Friday, December 31, 2010

GOLDEN OLDIE PIANIST

Since Shura Cherkassky frisked about the keyboard in his eighties we are used to golden oldies and we hear that Methusaleh has booked the Wigmore early next year. Meanwhile we heard Nelly Akopian-Tamarina in the hall giving a recital of Schumann, December 9. With that ‘ian’ in her name there must be some Armenian blood. Her teacher Goldenweiser, who died in 1961, was famous for his fidelity to the text but Nelly was not. I think Schumann would have recognised the passion and imagination in her playing but he might have raised his eyebrows at the liberties she took with his text: rubatissimo scarcely describes her playing of the Arabaske. Every phrase seemed to have some elongation which made the sugar count rise alarmingly. In Kreisleriana and Davidbündlertänze she pulled the text about, leaving out notes, adding some, pausing lengthily. But as the evening went on one succumbed to the poetry she created. She did not lack virility, sometimes her fingers seemed made of steel but at other times she could play a line so quietly it seemed she could not sustain it to the end, but she always did, absolutely exquisitely.

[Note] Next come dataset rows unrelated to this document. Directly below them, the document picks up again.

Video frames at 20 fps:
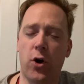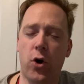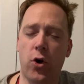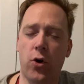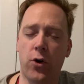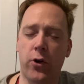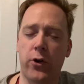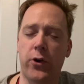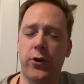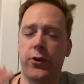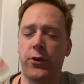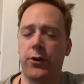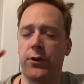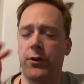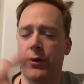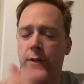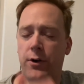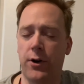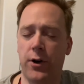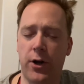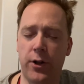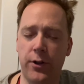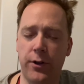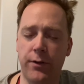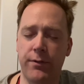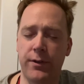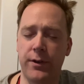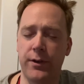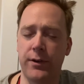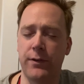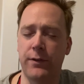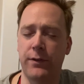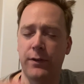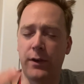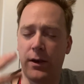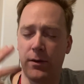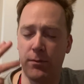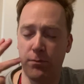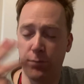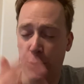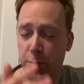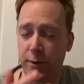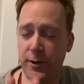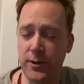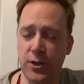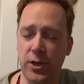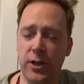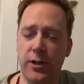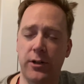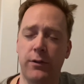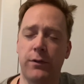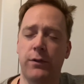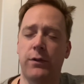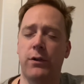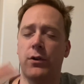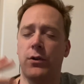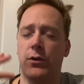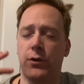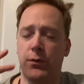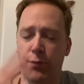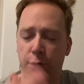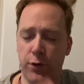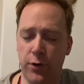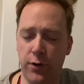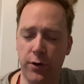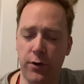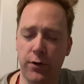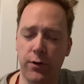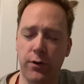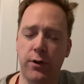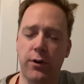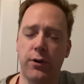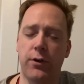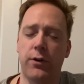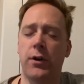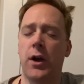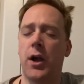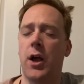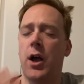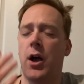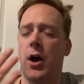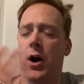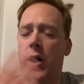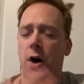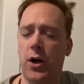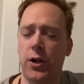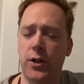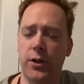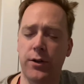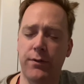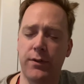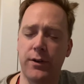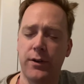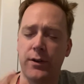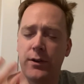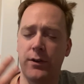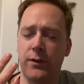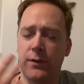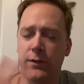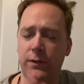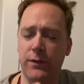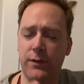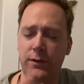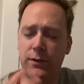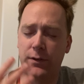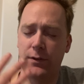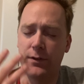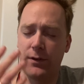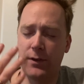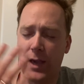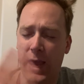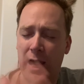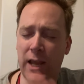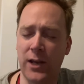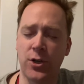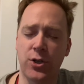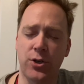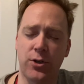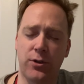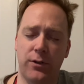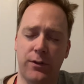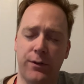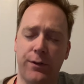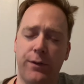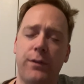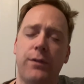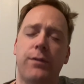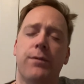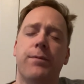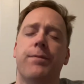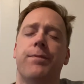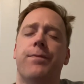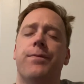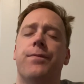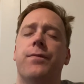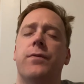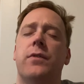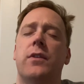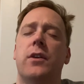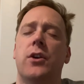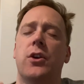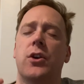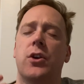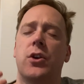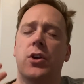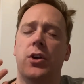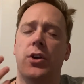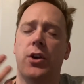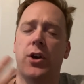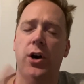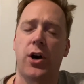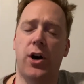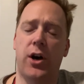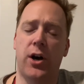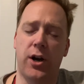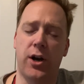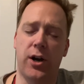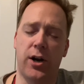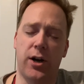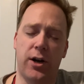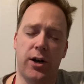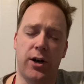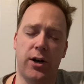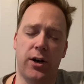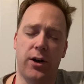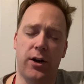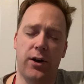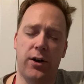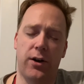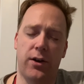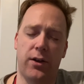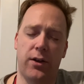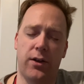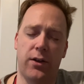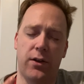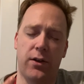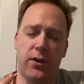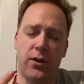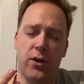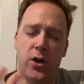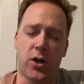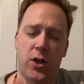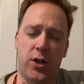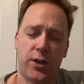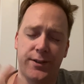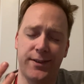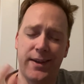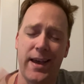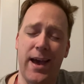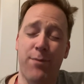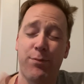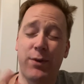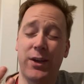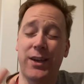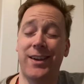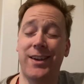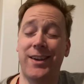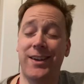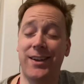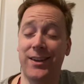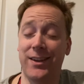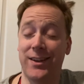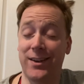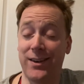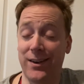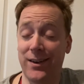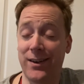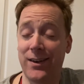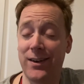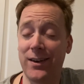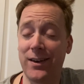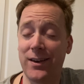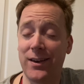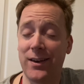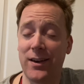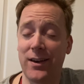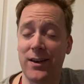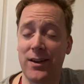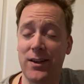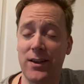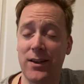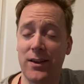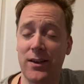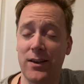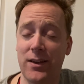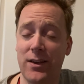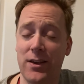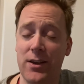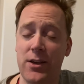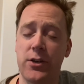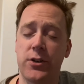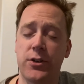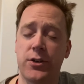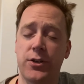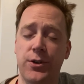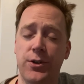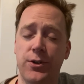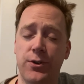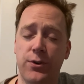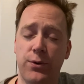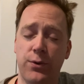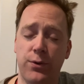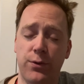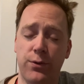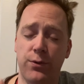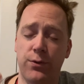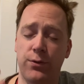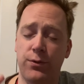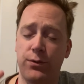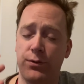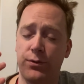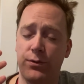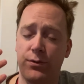Och, all of these, uh, Bobi Gelzod, Bornogo, all of these angels are all tapping in to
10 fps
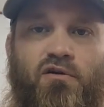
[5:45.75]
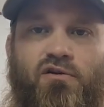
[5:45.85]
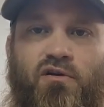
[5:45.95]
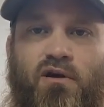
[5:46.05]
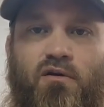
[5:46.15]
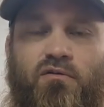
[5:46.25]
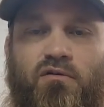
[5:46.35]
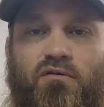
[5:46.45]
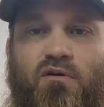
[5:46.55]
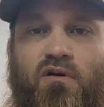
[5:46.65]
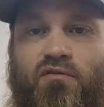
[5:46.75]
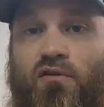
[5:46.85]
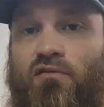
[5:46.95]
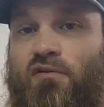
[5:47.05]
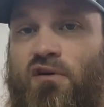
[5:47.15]
chenilles and stuff,
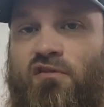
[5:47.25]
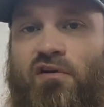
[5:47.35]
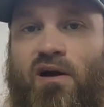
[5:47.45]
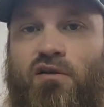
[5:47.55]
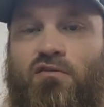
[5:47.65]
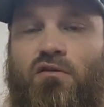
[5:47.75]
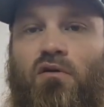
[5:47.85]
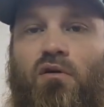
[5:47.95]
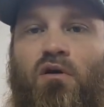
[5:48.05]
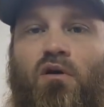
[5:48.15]
it'll fish faster.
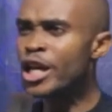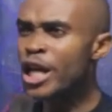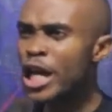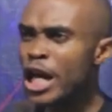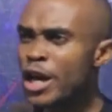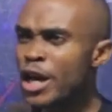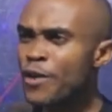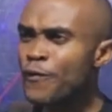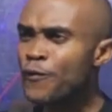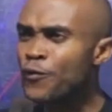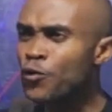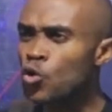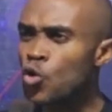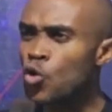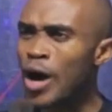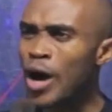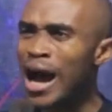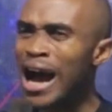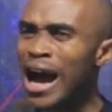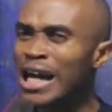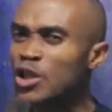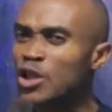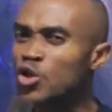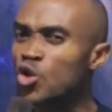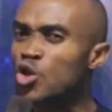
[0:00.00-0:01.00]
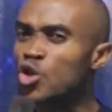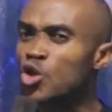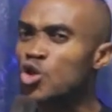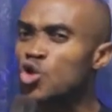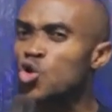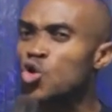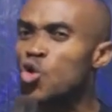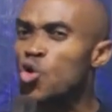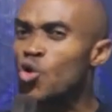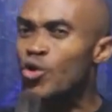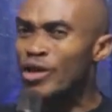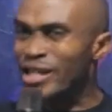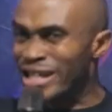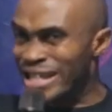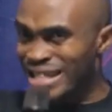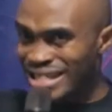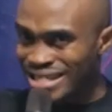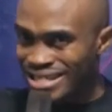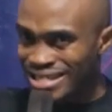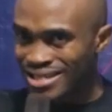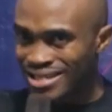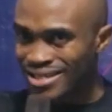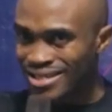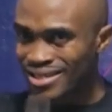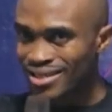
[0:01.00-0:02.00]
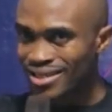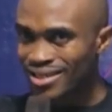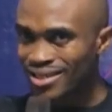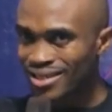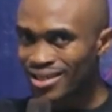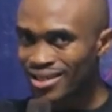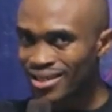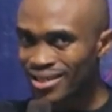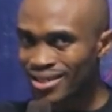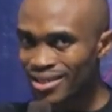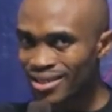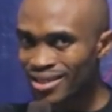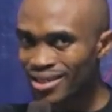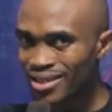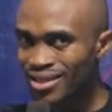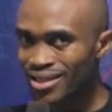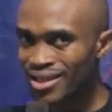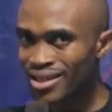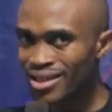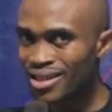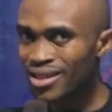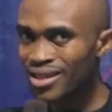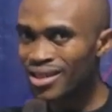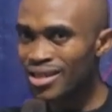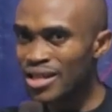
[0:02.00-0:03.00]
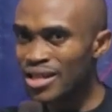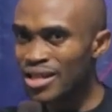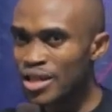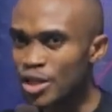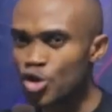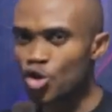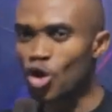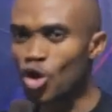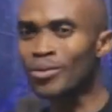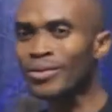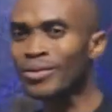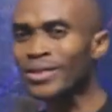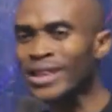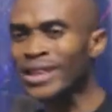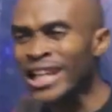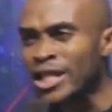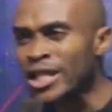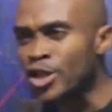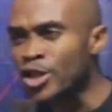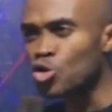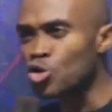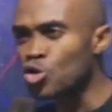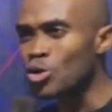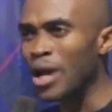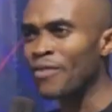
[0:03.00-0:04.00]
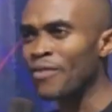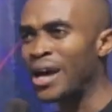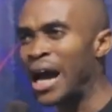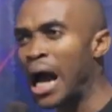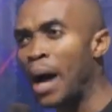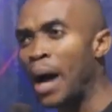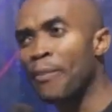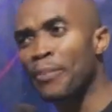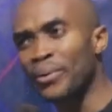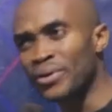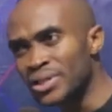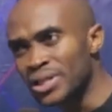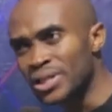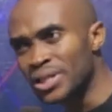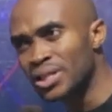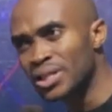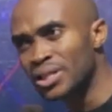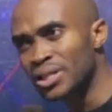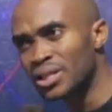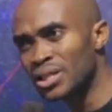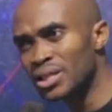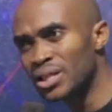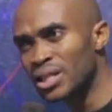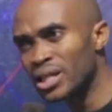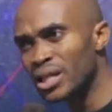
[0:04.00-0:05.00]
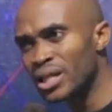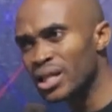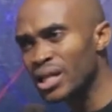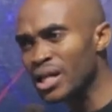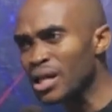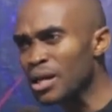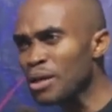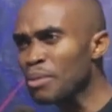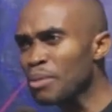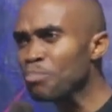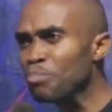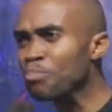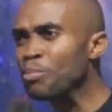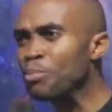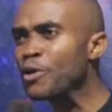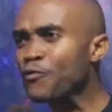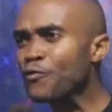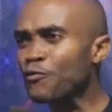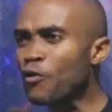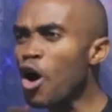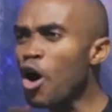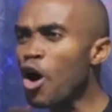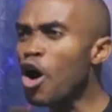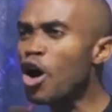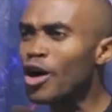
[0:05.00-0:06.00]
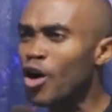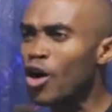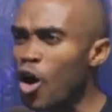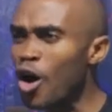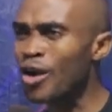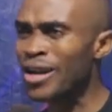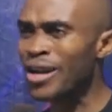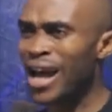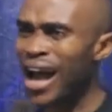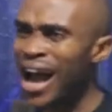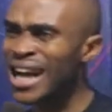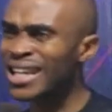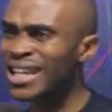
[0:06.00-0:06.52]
if you are to do it, some things should have happened before God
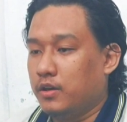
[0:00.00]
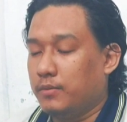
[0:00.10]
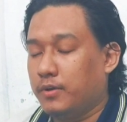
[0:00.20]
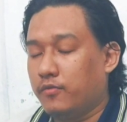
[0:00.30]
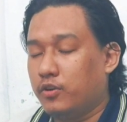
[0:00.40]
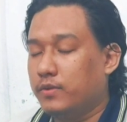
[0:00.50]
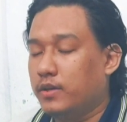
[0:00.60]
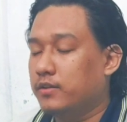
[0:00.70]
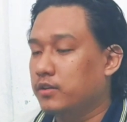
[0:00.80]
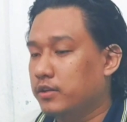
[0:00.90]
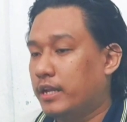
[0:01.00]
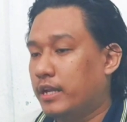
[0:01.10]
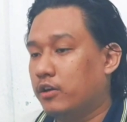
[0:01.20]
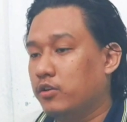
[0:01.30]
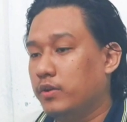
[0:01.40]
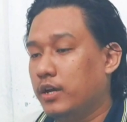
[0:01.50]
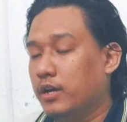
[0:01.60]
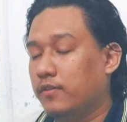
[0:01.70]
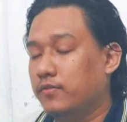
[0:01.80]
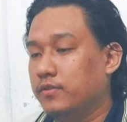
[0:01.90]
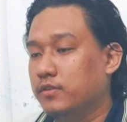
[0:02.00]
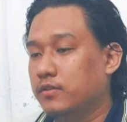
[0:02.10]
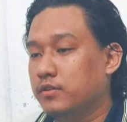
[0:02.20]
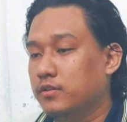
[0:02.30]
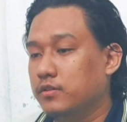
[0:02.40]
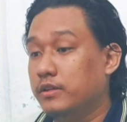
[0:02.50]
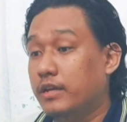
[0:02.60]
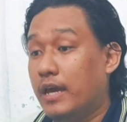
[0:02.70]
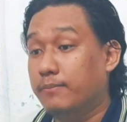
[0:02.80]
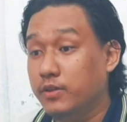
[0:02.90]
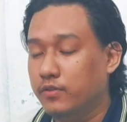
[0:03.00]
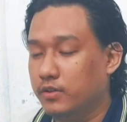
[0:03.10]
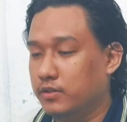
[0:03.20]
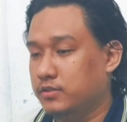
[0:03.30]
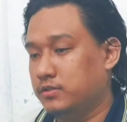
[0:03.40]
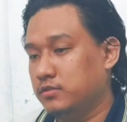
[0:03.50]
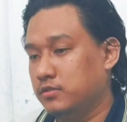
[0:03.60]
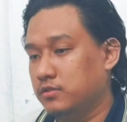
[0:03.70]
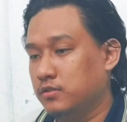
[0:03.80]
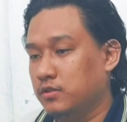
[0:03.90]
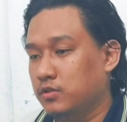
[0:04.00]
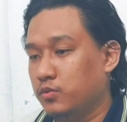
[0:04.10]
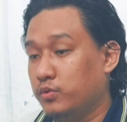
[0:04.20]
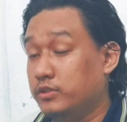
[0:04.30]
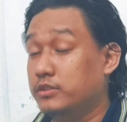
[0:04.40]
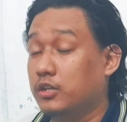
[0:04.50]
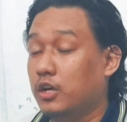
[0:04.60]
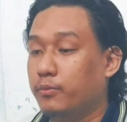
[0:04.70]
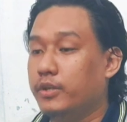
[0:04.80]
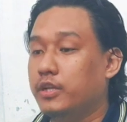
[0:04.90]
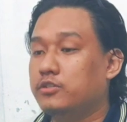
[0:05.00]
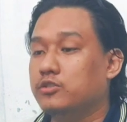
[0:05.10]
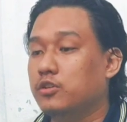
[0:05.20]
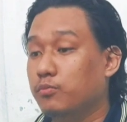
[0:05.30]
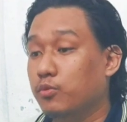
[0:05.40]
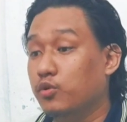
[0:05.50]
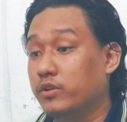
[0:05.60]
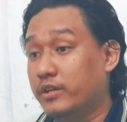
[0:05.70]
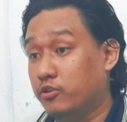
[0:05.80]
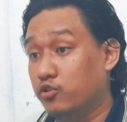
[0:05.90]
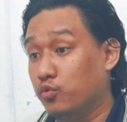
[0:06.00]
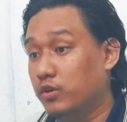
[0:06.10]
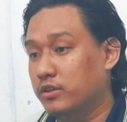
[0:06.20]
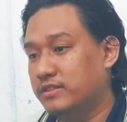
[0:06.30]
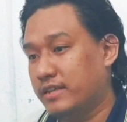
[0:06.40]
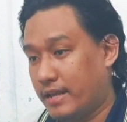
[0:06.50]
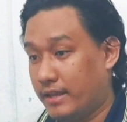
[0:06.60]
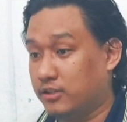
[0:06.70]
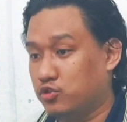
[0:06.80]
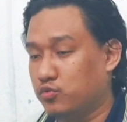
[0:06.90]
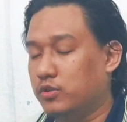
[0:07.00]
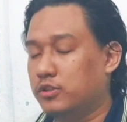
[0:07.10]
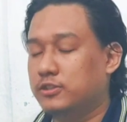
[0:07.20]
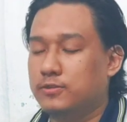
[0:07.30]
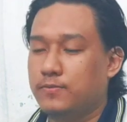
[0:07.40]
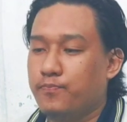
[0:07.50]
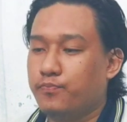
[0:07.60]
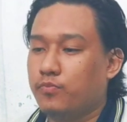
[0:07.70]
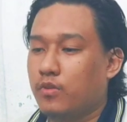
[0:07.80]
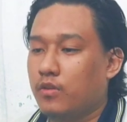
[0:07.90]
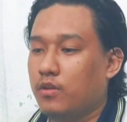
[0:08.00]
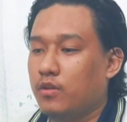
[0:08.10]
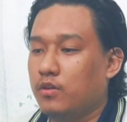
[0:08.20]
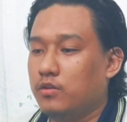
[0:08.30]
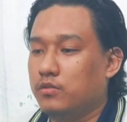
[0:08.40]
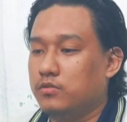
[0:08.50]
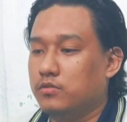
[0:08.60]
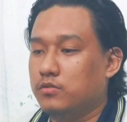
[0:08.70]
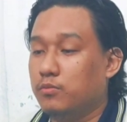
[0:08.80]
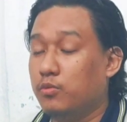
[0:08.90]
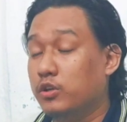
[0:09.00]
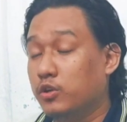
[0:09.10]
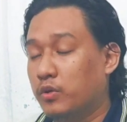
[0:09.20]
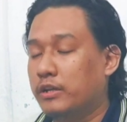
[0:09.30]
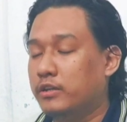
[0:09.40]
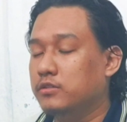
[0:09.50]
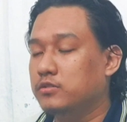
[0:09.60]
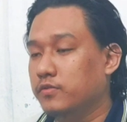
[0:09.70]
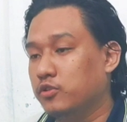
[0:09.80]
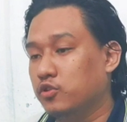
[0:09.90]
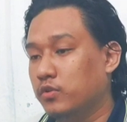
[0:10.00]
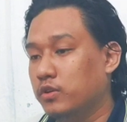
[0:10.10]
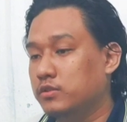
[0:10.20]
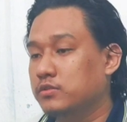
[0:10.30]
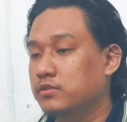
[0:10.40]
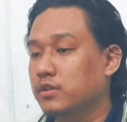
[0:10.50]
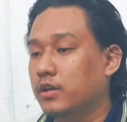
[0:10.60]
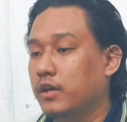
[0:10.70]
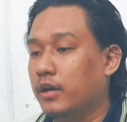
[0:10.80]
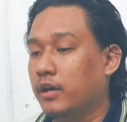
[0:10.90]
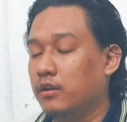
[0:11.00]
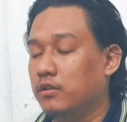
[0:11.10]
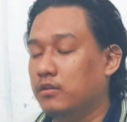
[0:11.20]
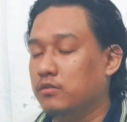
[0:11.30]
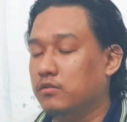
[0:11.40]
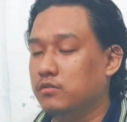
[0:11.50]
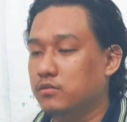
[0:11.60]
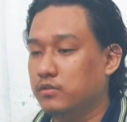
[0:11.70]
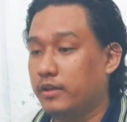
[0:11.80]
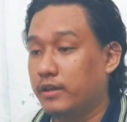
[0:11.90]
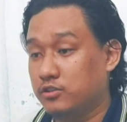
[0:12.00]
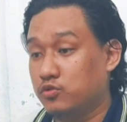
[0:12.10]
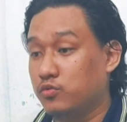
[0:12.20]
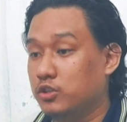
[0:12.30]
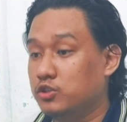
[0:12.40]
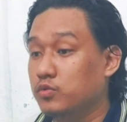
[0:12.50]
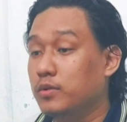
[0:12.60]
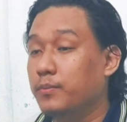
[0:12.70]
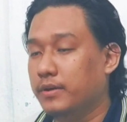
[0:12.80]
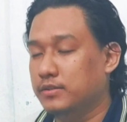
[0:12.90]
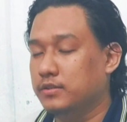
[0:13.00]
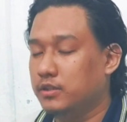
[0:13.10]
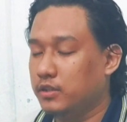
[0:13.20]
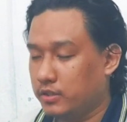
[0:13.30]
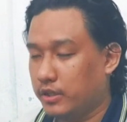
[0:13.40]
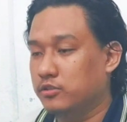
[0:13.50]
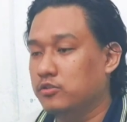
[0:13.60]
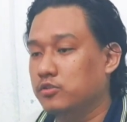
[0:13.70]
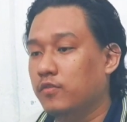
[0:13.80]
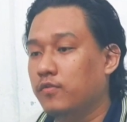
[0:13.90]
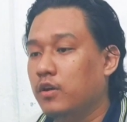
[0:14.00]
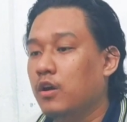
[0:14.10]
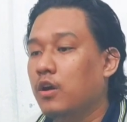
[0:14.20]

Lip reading: Apart from that third category, we have the ambiverts, which is a combination of both introverts and extroverts. Both the qualities of introverts and extroverts will be present in cases of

After the David dances sank down to its close there was a ten second silence which spoke of the rapt attention her playing created. This was playing of a sort that one thought had disappeared forever. What a wealth of poetry and passion there is in the piano music of Schumann; surely it looks forward to the symphonies of Mahler with its reflections of life and its intimation of mortality; utterly different but pointing in the same direction.